Exercise description. Leave the pictures out, and repeat exactly every line from the one with "[174.20-174.68s]" through the end of the data below.

Records from a data collection
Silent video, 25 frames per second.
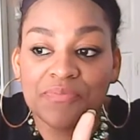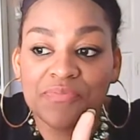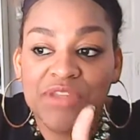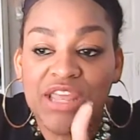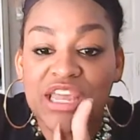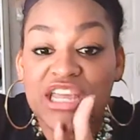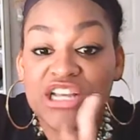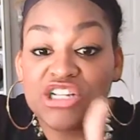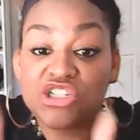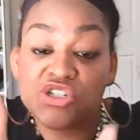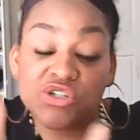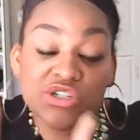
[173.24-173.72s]

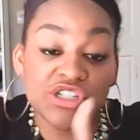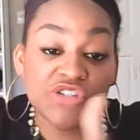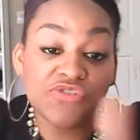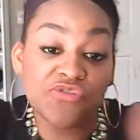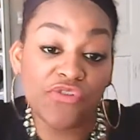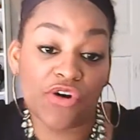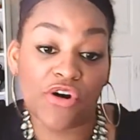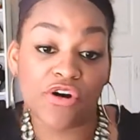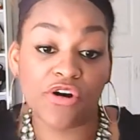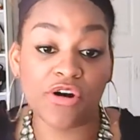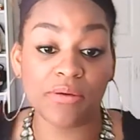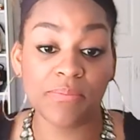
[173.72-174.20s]
interest
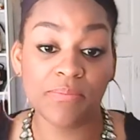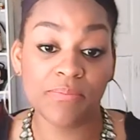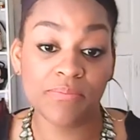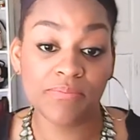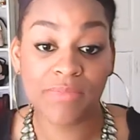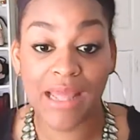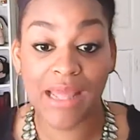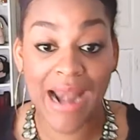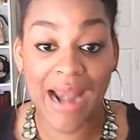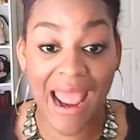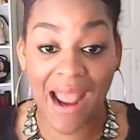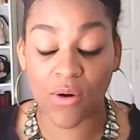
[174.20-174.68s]
for
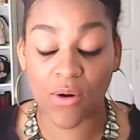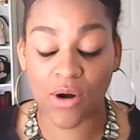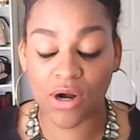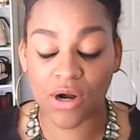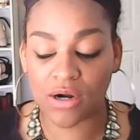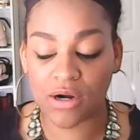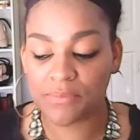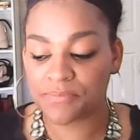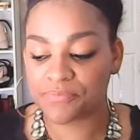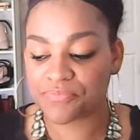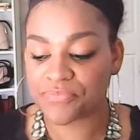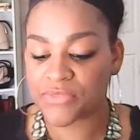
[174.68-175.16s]
an
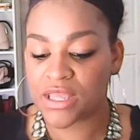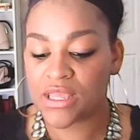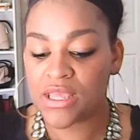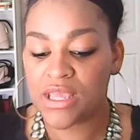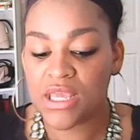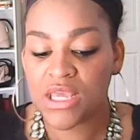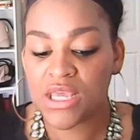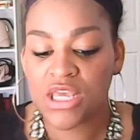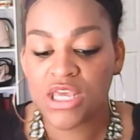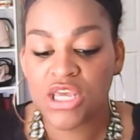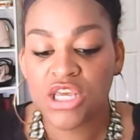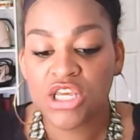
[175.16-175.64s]
hour.
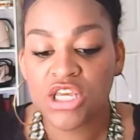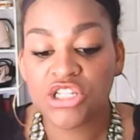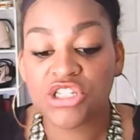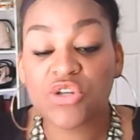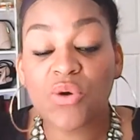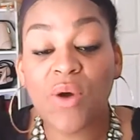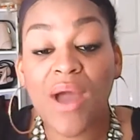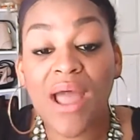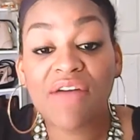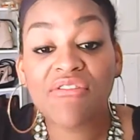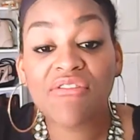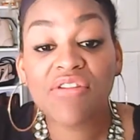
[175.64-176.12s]

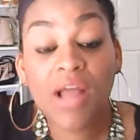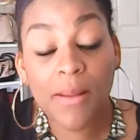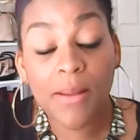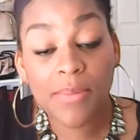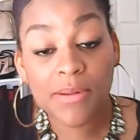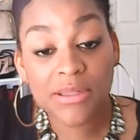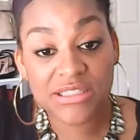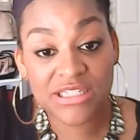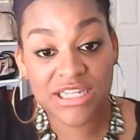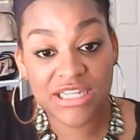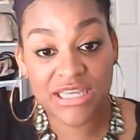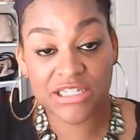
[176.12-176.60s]
So I have a
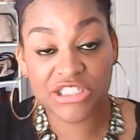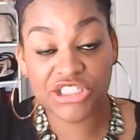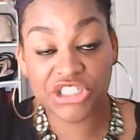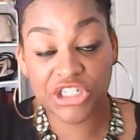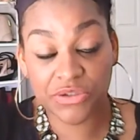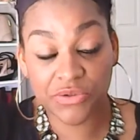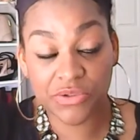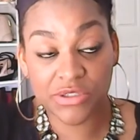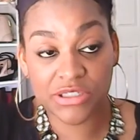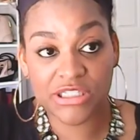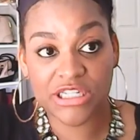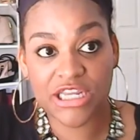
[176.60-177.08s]
couple of
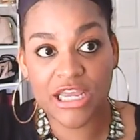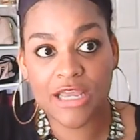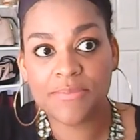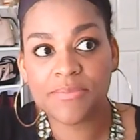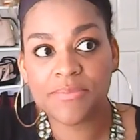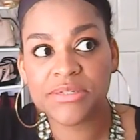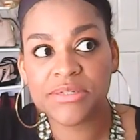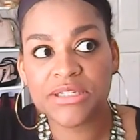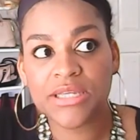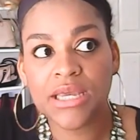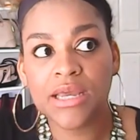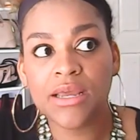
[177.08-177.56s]
general
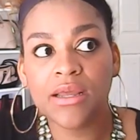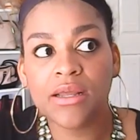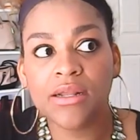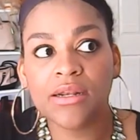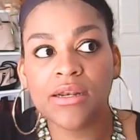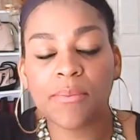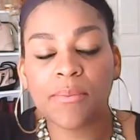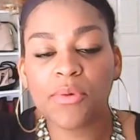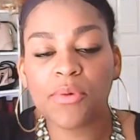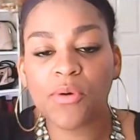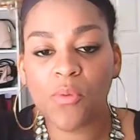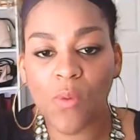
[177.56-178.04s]
tips.
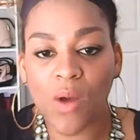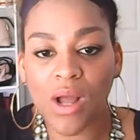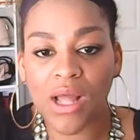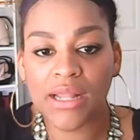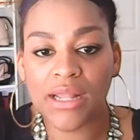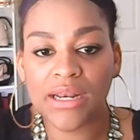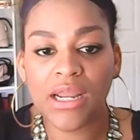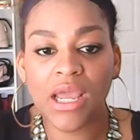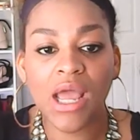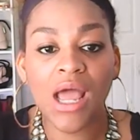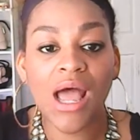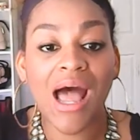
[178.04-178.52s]
Number
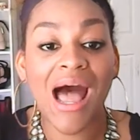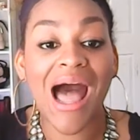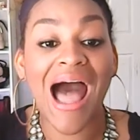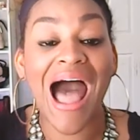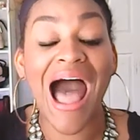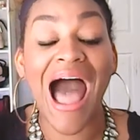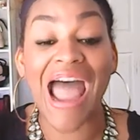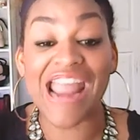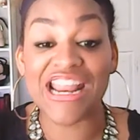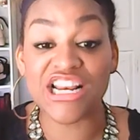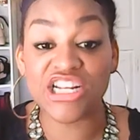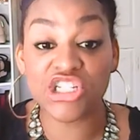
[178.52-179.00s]
1,
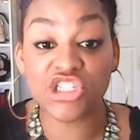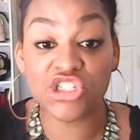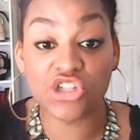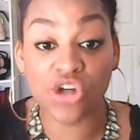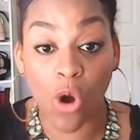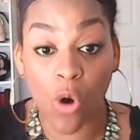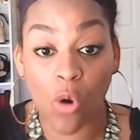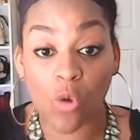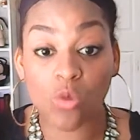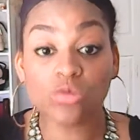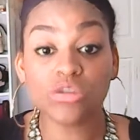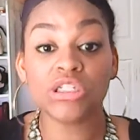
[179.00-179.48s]
I
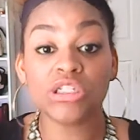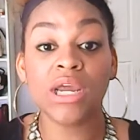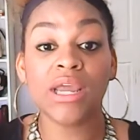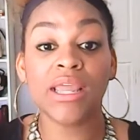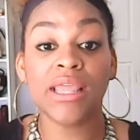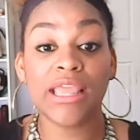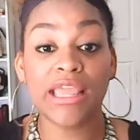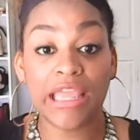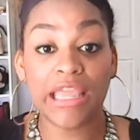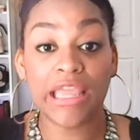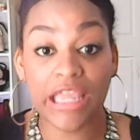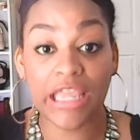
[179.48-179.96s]
don't
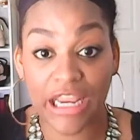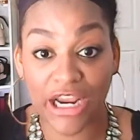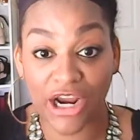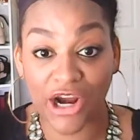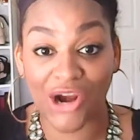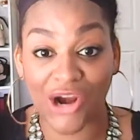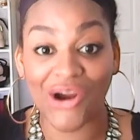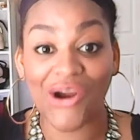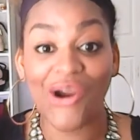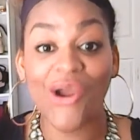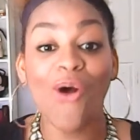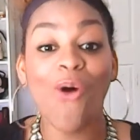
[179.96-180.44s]

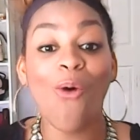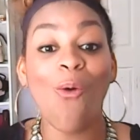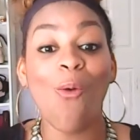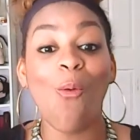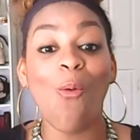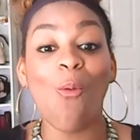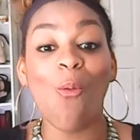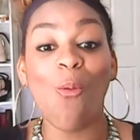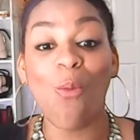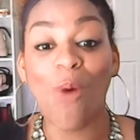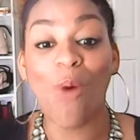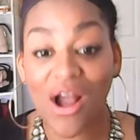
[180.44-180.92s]
care
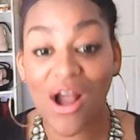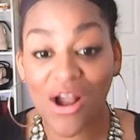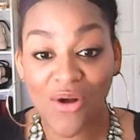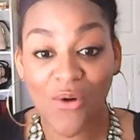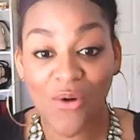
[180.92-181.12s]
what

Finished exercise.
[174.20-174.68s]
for
[174.68-175.16s]
an
[175.16-175.64s]
hour.
[175.64-176.12s]

[176.12-176.60s]
So I have a
[176.60-177.08s]
couple of
[177.08-177.56s]
general
[177.56-178.04s]
tips.
[178.04-178.52s]
Number
[178.52-179.00s]
1,
[179.00-179.48s]
I
[179.48-179.96s]
don't
[179.96-180.44s]

[180.44-180.92s]
care
[180.92-181.12s]
what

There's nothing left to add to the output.